-- Problem details --
Exclude the pictures, and otherwise reproduce the data in full.

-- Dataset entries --
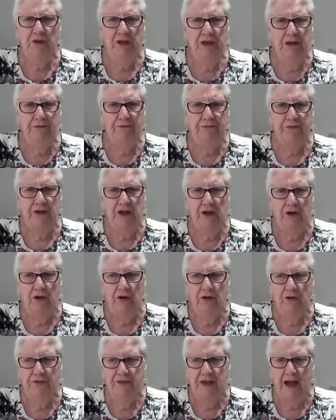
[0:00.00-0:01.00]
really
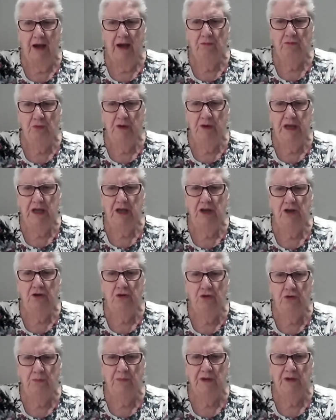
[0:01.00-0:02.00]
feel that we
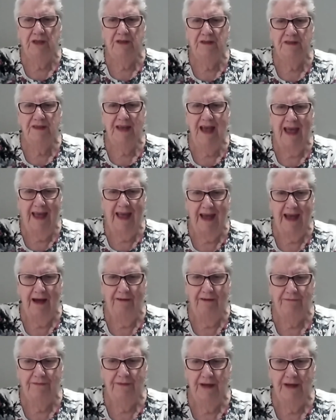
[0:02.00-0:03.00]
humans
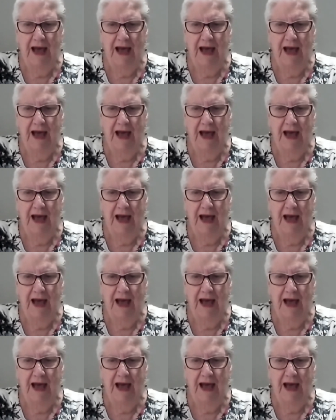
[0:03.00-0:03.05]
have,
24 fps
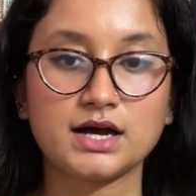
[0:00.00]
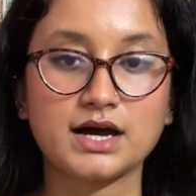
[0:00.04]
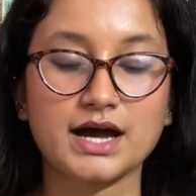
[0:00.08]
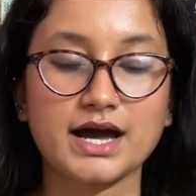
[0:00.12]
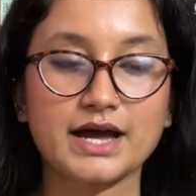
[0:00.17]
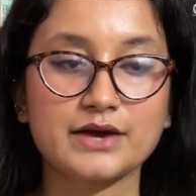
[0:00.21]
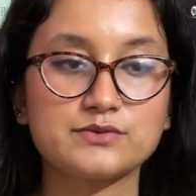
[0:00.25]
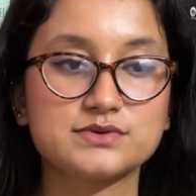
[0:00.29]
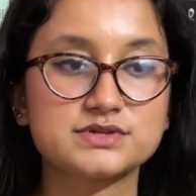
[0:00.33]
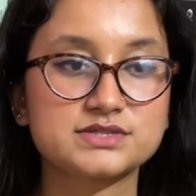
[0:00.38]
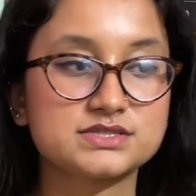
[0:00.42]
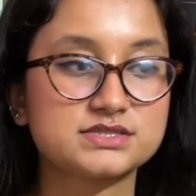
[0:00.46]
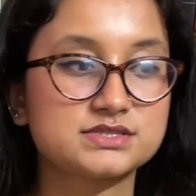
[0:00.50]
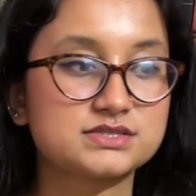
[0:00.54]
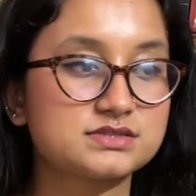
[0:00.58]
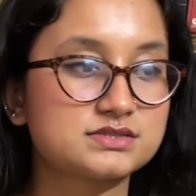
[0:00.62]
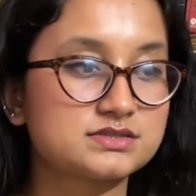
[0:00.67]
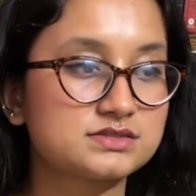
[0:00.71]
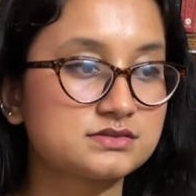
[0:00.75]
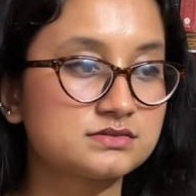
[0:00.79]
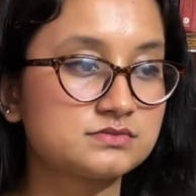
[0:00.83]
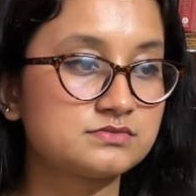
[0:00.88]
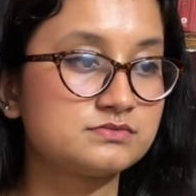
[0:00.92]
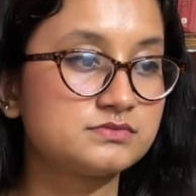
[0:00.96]
I
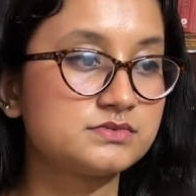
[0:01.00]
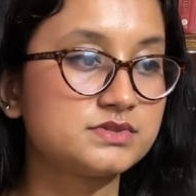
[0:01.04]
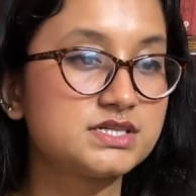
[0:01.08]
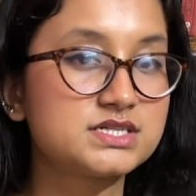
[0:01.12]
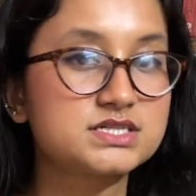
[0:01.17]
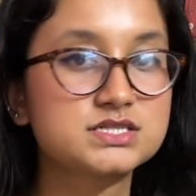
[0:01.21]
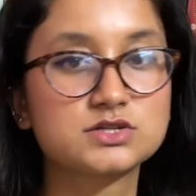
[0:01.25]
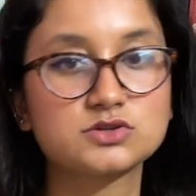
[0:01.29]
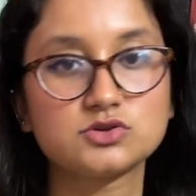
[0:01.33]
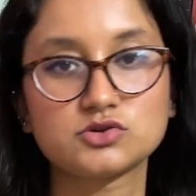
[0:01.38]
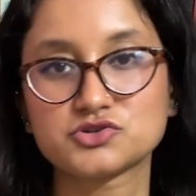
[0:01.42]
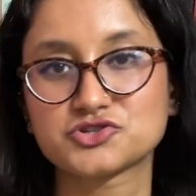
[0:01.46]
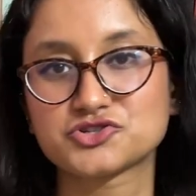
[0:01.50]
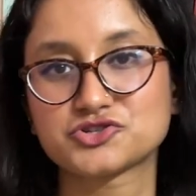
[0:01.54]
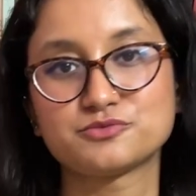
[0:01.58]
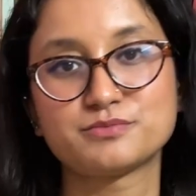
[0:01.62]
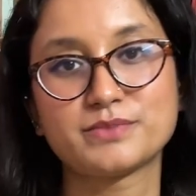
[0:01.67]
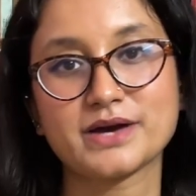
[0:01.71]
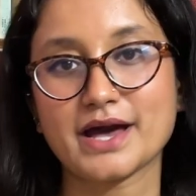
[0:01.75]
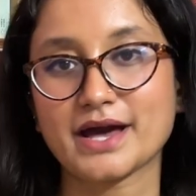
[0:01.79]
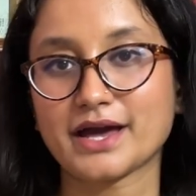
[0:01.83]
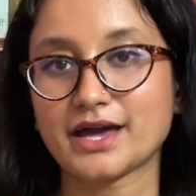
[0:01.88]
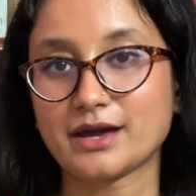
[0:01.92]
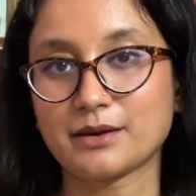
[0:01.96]
was this close to
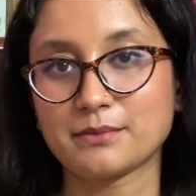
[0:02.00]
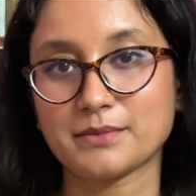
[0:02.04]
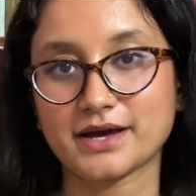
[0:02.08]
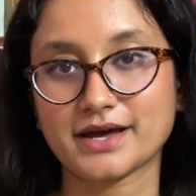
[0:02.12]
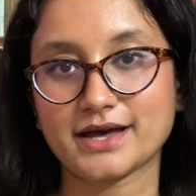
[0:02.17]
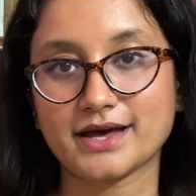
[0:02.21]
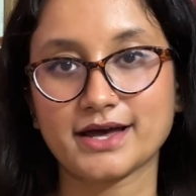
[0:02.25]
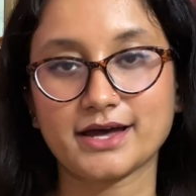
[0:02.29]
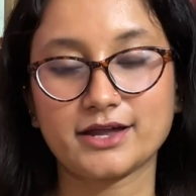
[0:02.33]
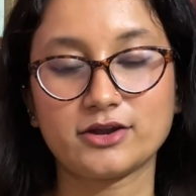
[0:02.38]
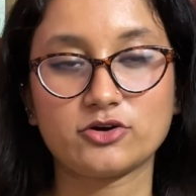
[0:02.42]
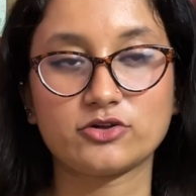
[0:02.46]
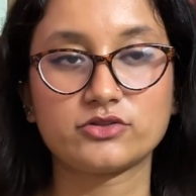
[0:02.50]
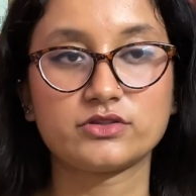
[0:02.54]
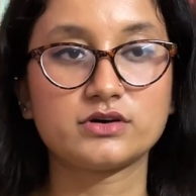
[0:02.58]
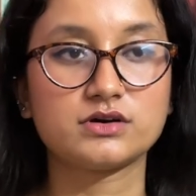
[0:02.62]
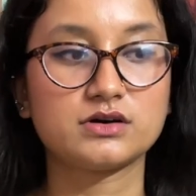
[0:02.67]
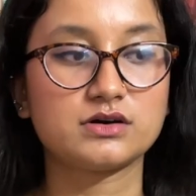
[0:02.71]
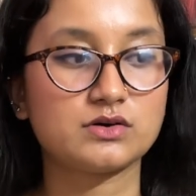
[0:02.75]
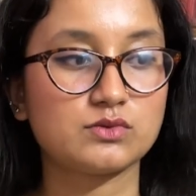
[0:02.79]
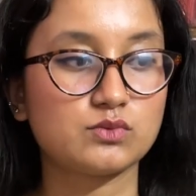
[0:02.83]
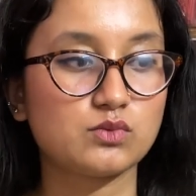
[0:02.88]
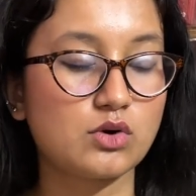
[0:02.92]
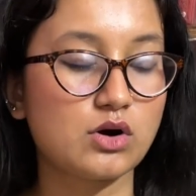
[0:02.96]
banging my head on
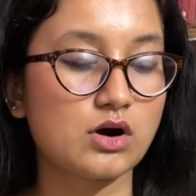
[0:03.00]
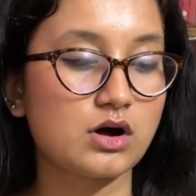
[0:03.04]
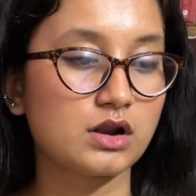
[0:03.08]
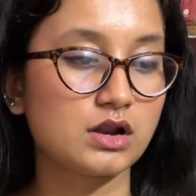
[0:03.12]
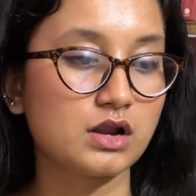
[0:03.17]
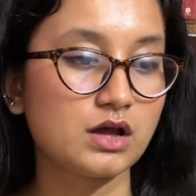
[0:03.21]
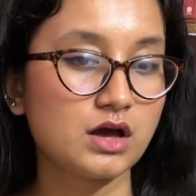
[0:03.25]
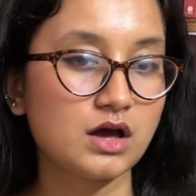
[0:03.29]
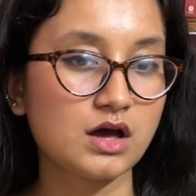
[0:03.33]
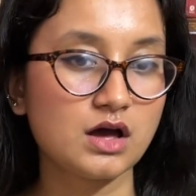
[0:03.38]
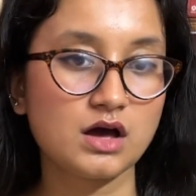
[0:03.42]
the wall.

-- Written solution --
[0:00.00-0:01.00]
really
[0:01.00-0:02.00]
feel that we
[0:02.00-0:03.00]
humans
[0:03.00-0:03.05]
have,
24 fps
[0:00.00]
[0:00.04]
[0:00.08]
[0:00.12]
[0:00.17]
[0:00.21]
[0:00.25]
[0:00.29]
[0:00.33]
[0:00.38]
[0:00.42]
[0:00.46]
[0:00.50]
[0:00.54]
[0:00.58]
[0:00.62]
[0:00.67]
[0:00.71]
[0:00.75]
[0:00.79]
[0:00.83]
[0:00.88]
[0:00.92]
[0:00.96]
I
[0:01.00]
[0:01.04]
[0:01.08]
[0:01.12]
[0:01.17]
[0:01.21]
[0:01.25]
[0:01.29]
[0:01.33]
[0:01.38]
[0:01.42]
[0:01.46]
[0:01.50]
[0:01.54]
[0:01.58]
[0:01.62]
[0:01.67]
[0:01.71]
[0:01.75]
[0:01.79]
[0:01.83]
[0:01.88]
[0:01.92]
[0:01.96]
was this close to
[0:02.00]
[0:02.04]
[0:02.08]
[0:02.12]
[0:02.17]
[0:02.21]
[0:02.25]
[0:02.29]
[0:02.33]
[0:02.38]
[0:02.42]
[0:02.46]
[0:02.50]
[0:02.54]
[0:02.58]
[0:02.62]
[0:02.67]
[0:02.71]
[0:02.75]
[0:02.79]
[0:02.83]
[0:02.88]
[0:02.92]
[0:02.96]
banging my head on
[0:03.00]
[0:03.04]
[0:03.08]
[0:03.12]
[0:03.17]
[0:03.21]
[0:03.25]
[0:03.29]
[0:03.33]
[0:03.38]
[0:03.42]
the wall.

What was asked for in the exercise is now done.